James Carus is a volunteer Lighting Designer and Technician with Baddesley Amateur Theatre Society (BATS), a self-funded community theatre group in the UK. While James holds a degree in Lighting Design Technology, he stepped away from the industry for nearly a decade, balancing a full-time job and family life. When the opportunity came to volunteer with BATS, it felt like the right way back – on his own terms, and in service of something local. “Lighting has always been something I’ve cared about,” shared James. “Volunteering lets me give something back to the community while doing work I genuinely enjoy.”
BATS is the definition of grassroots theatre. The group stages one show per year, just ahead of Easter, and operates on an incredibly tight budget. A recent production spent £200 on its set and recovered £190 by selling materials afterward. The theatre itself is a shared community hall used for everything from badminton to public meetings, which means nothing is permanent. The lighting rig is completely temporary, installed only during show week, and there’s no access to the space beforehand. Load-in, focusing, programming, technical rehearsal, dress rehearsal, and performance all happen in the same narrow window.
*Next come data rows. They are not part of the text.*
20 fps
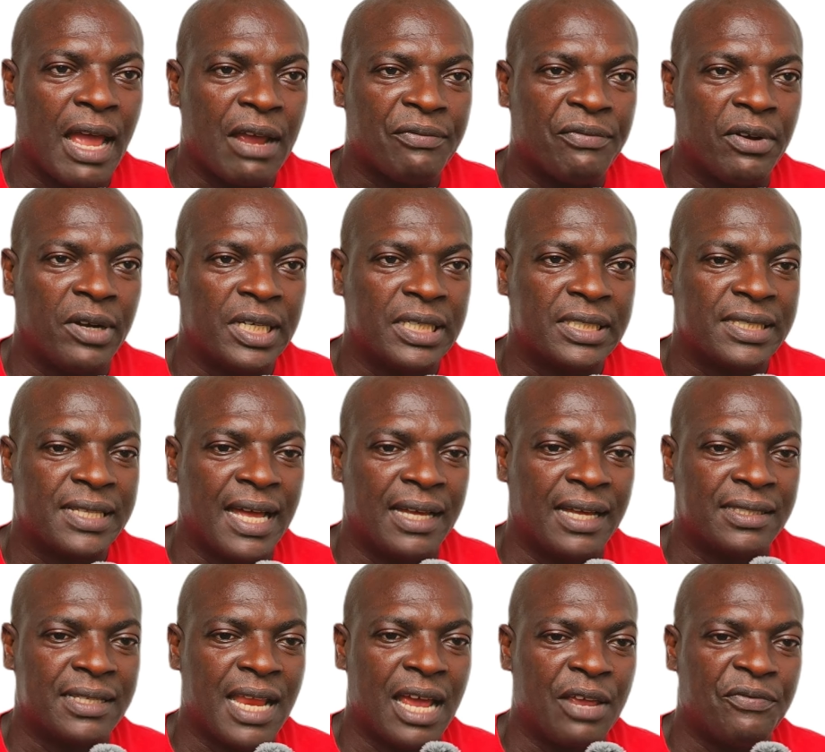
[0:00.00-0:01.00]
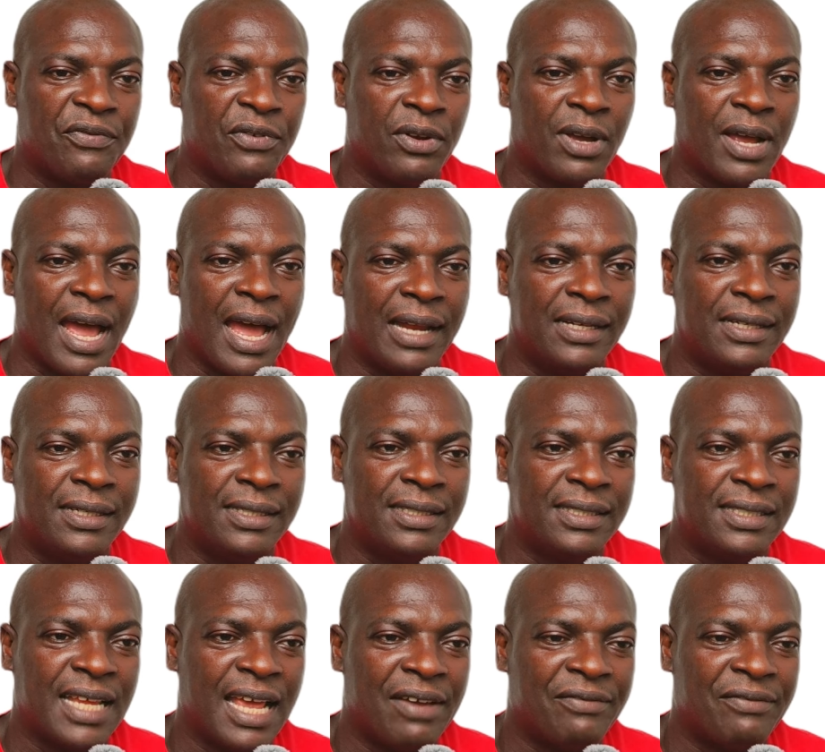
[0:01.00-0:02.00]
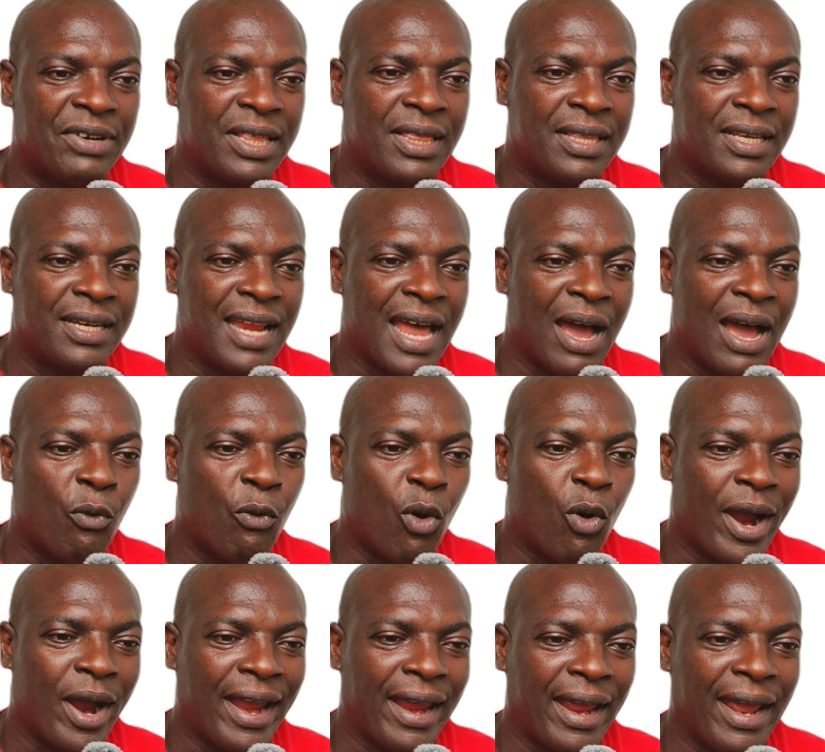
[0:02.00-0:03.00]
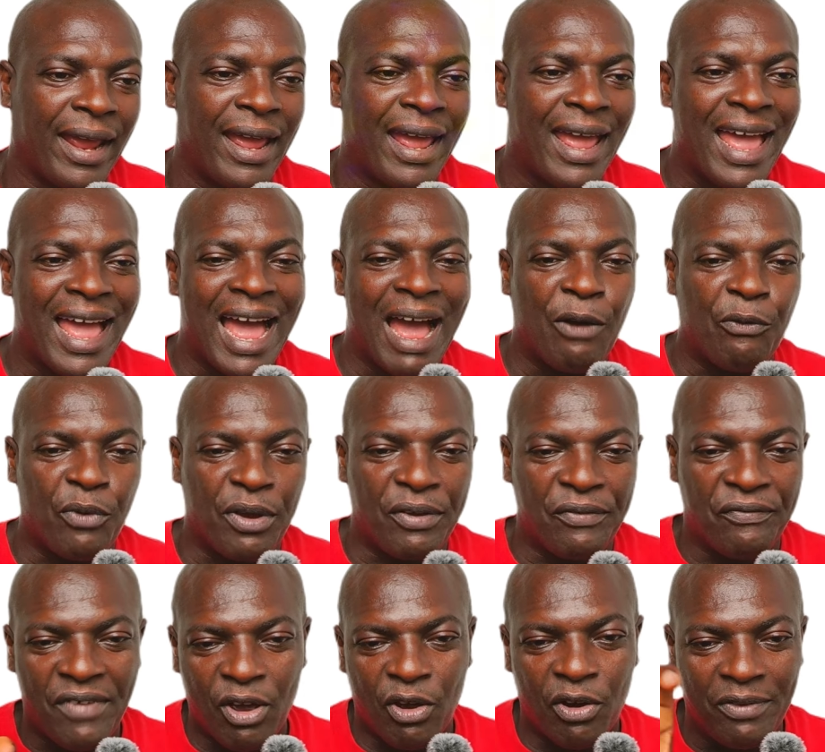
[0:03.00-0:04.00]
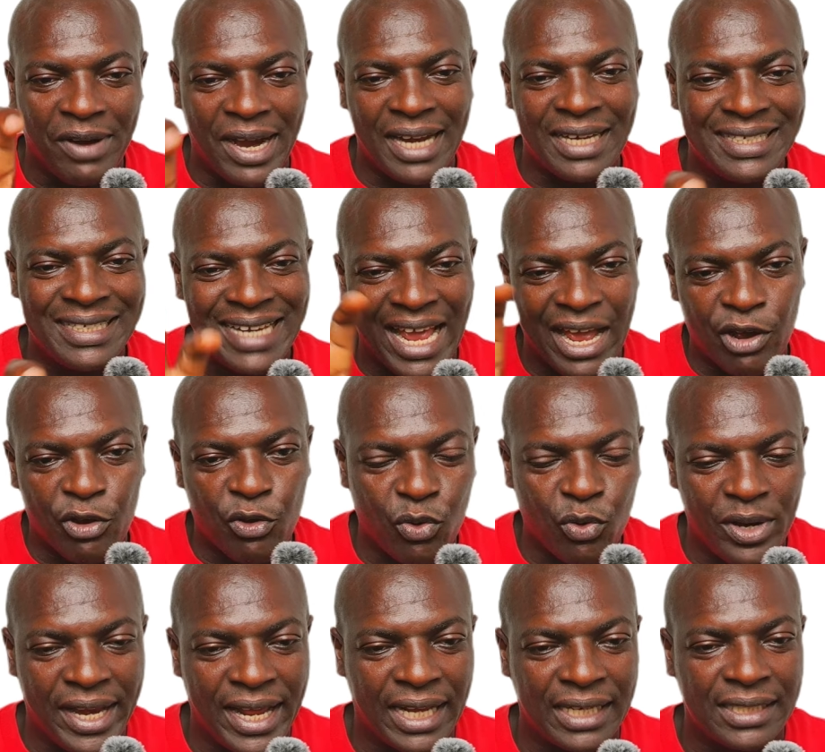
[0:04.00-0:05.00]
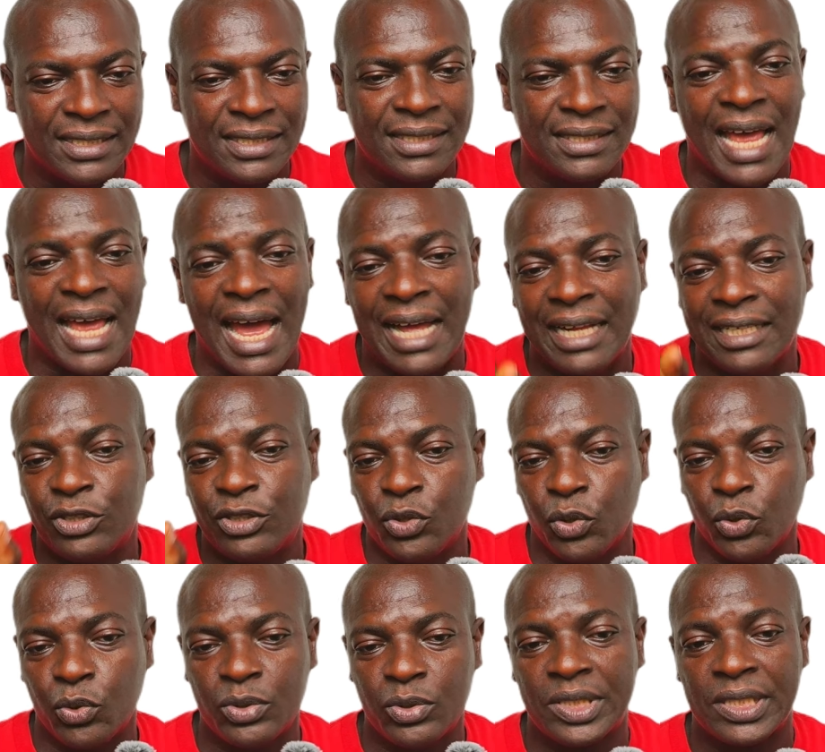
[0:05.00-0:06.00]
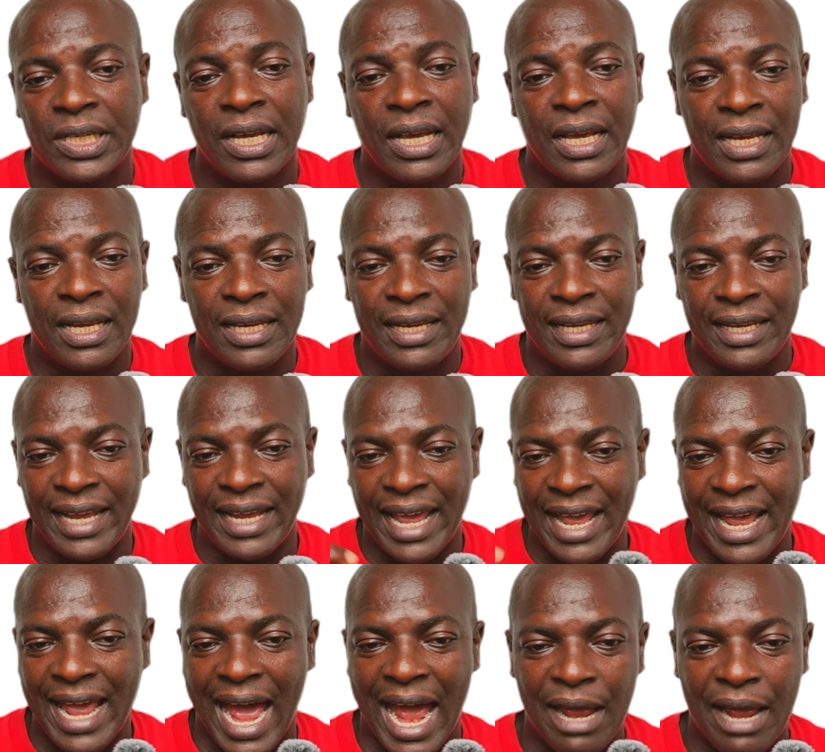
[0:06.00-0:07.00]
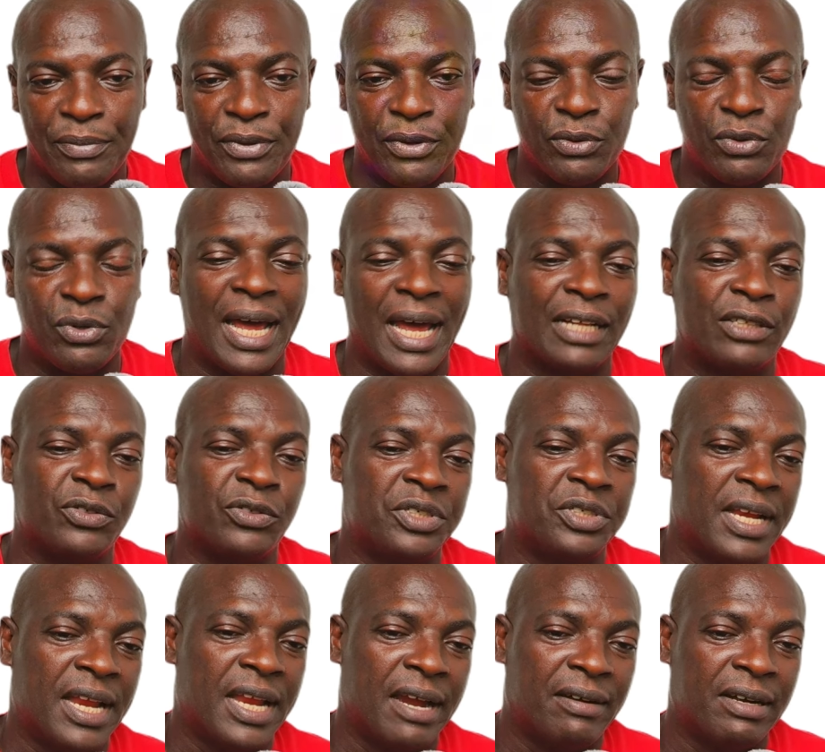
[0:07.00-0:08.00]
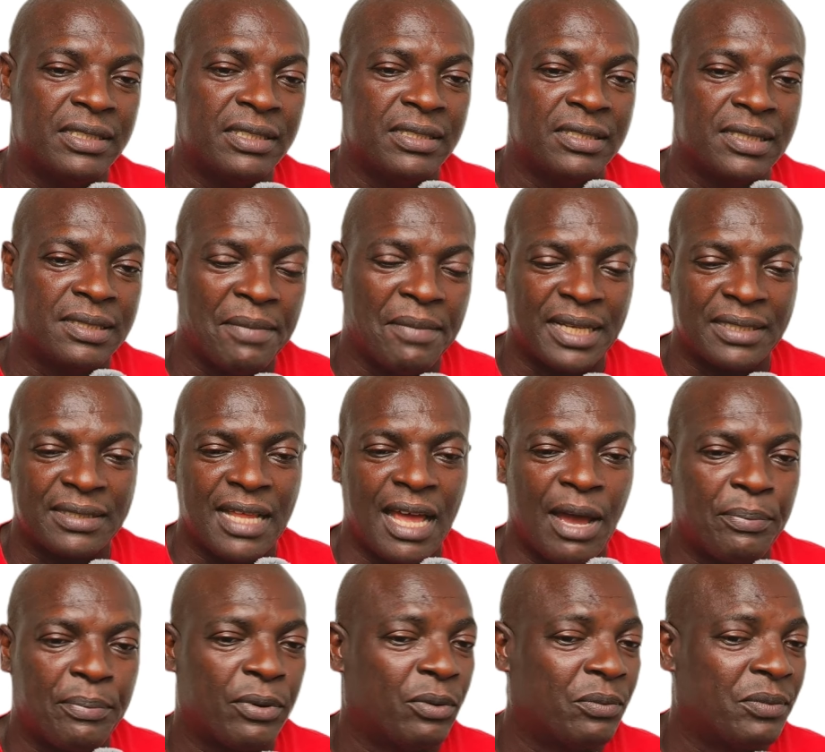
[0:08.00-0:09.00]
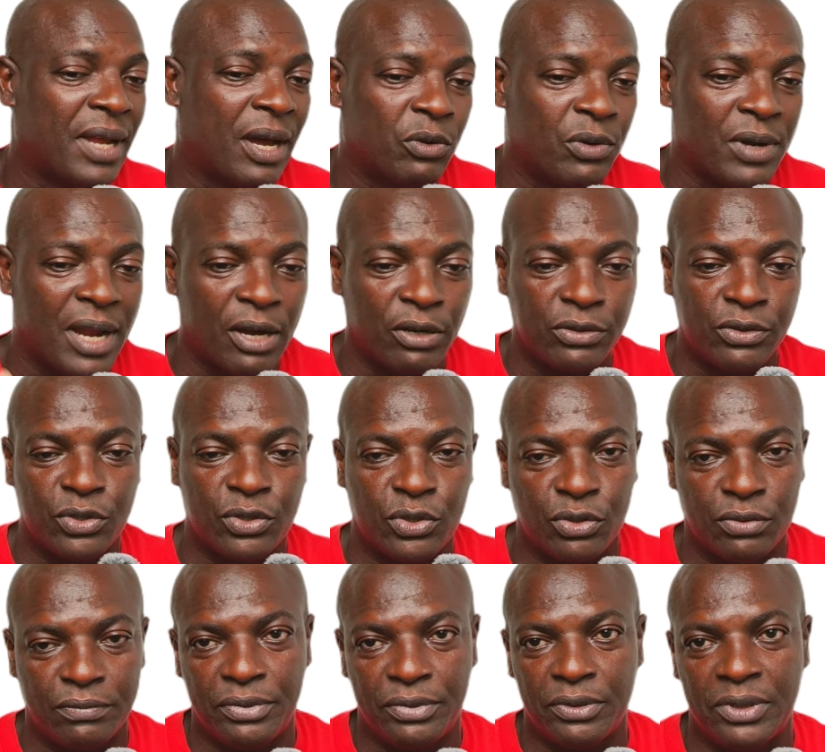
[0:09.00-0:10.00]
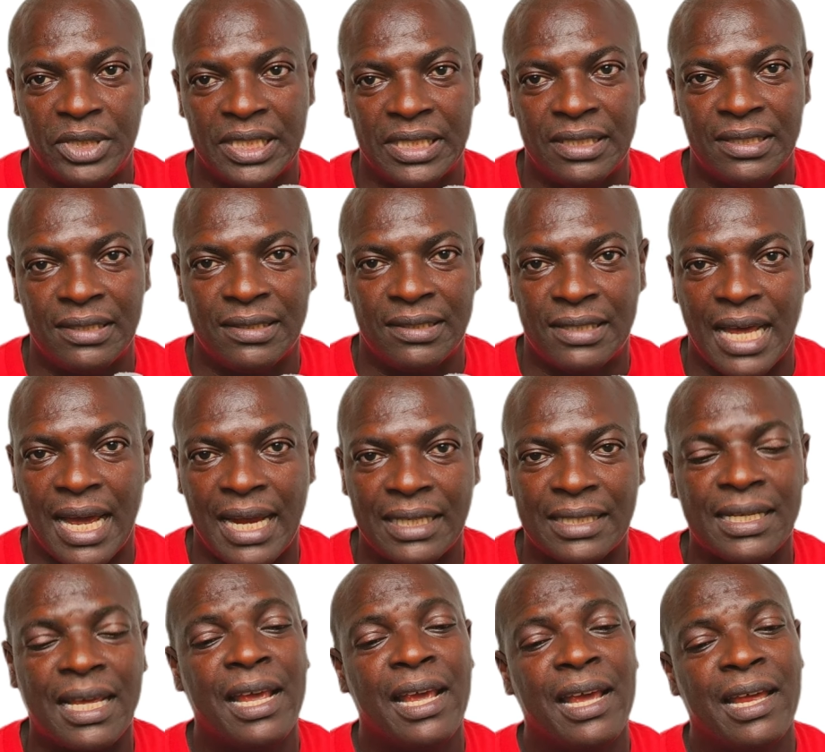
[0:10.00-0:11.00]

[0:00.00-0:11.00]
for instance, now if you look at this, everything that work here, we've already encoded it and told the AI builder to generate this master prompt that will now use to build this site.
That kind of timeline leaves no room for guesswork, especially with a volunteer cast and crew. Historically, lighting at BATS had been simply lights on stage so the actors could be seen. It worked, but it didn’t contribute much beyond visibility. James saw an opportunity to change that, without overreaching or adding pressure to an already stretched team.
To make that possible, he turned to WYSIWYG.
Having used the software extensively during university, James already knew it suited the way he thinks and works. Other CAD tools never quite clicked the same way, but WYSIWYG always felt intuitive – placing fixtures, focusing, testing looks, and understanding how light would behave in a space. For this project, it became less about technical polish and more about survival. With no access to the venue and limited on-site time, pre-visualization wasn’t a luxury – it was the only way to plan properly.
The production, Agatha Crusty and the Village Hall Murders, is a comedy murder mystery, which presents a tricky balance. It needs tension and suspense, but it also needs visual punctuation to support the humour. In WYSIWYG, James began exploring how lighting could do more than just illuminate. Warm white scenes established the everyday village hall setting, while moments of heightened drama avoided traditional blackouts. Instead, murders snap into red light – intentionally strange, intentionally visible, and intentionally funny. The audience never loses sight of the performers, and the exaggerated lighting reinforces the tone rather than interrupting it.
With a limited rig, flexibility mattered. James experimented with blue and red combinations to create separation, mood shifts, and even the suggestion of police lights when needed. For moments of introspection, particularly involving the “Agatha Crusty” character, he tested ways to isolate her using colour and angle – creating space for internal monologues without adding fixtures the rig couldn’t support. All of this experimentation happened virtually, long before the first light was hung in the hall.
That preparation changed how show week would unfold. Basic scenes could be pre-programmed. Decisions about colour, timing, and transitions would already made. Instead of spending precious hours figuring out what might work, the team could focus on refining what already did.
For James, one of WYSIWYG’s biggest strengths is the ability to connect a lighting console and work in real time. When timelines are short – and they almost always are – that kind of workflow isn’t just convenient, it’s critical. It allows for play, experimentation, and problem-solving without burning out people or schedules.
When Agatha Crusty and the Village Hall Murders opens in March 2026, the audience may never know how much planning happened before the lights ever went up. But they’ll feel it – in the pacing, the atmosphere, and the moments where lighting becomes part of the storytelling rather than an afterthought. For a community theatre running on passion, the shift to WYSIWYG makes all the difference.